Goal of the exercise:
All that is needed is the line containing "[0:00.00-0:01.00]" and the lines after it to the end of the material, written out exactly, pictures left aside.

Given entries:
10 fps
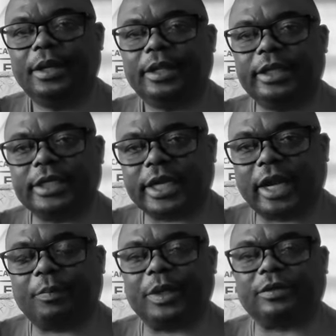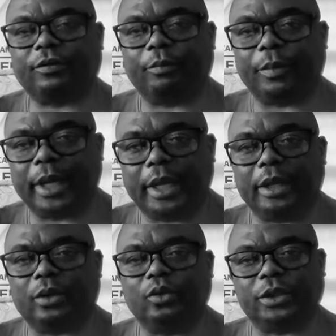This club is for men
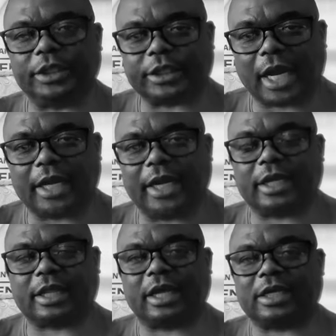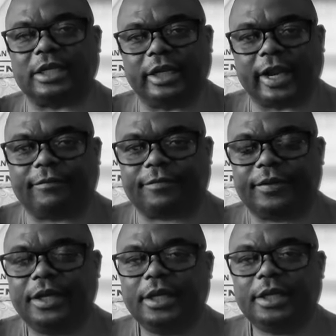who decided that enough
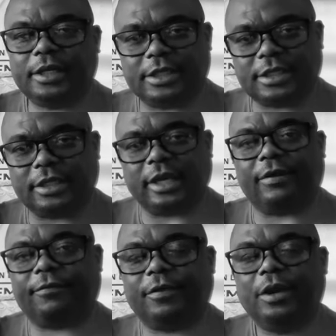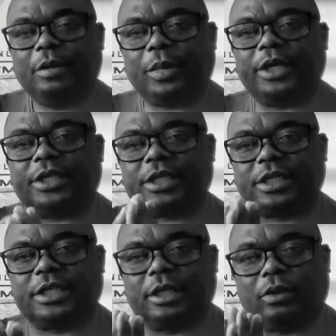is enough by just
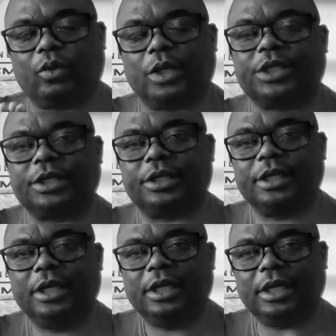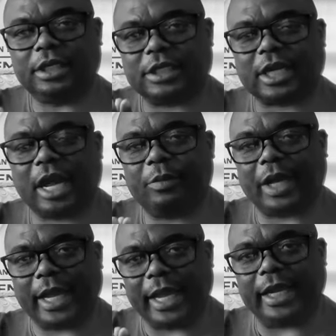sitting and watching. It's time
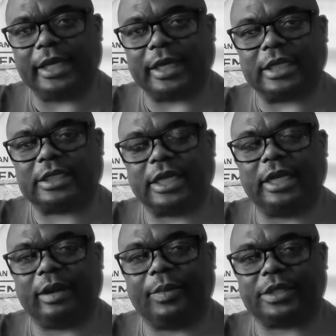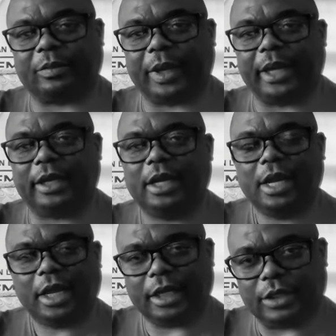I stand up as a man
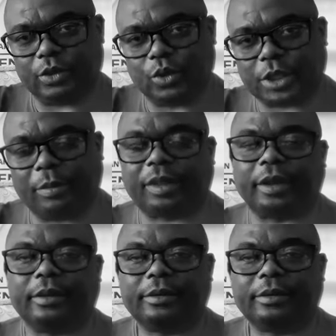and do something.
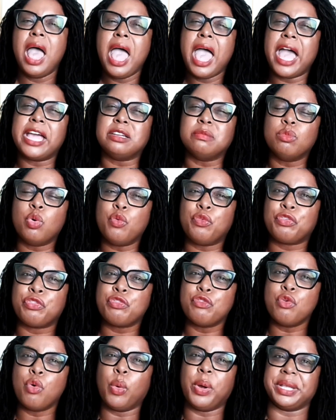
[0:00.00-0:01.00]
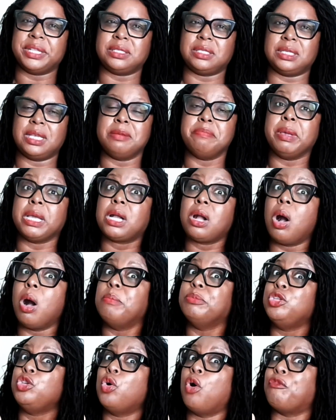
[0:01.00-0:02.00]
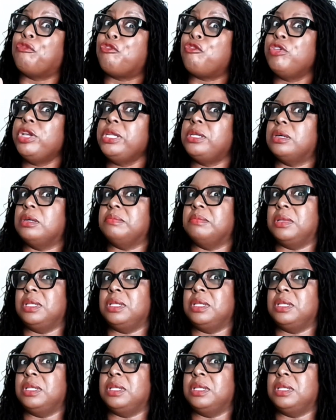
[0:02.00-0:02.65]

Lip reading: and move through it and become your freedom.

Solution to this problem:
[0:00.00-0:01.00]
[0:01.00-0:02.00]
[0:02.00-0:02.65]

Lip reading: and move through it and become your freedom.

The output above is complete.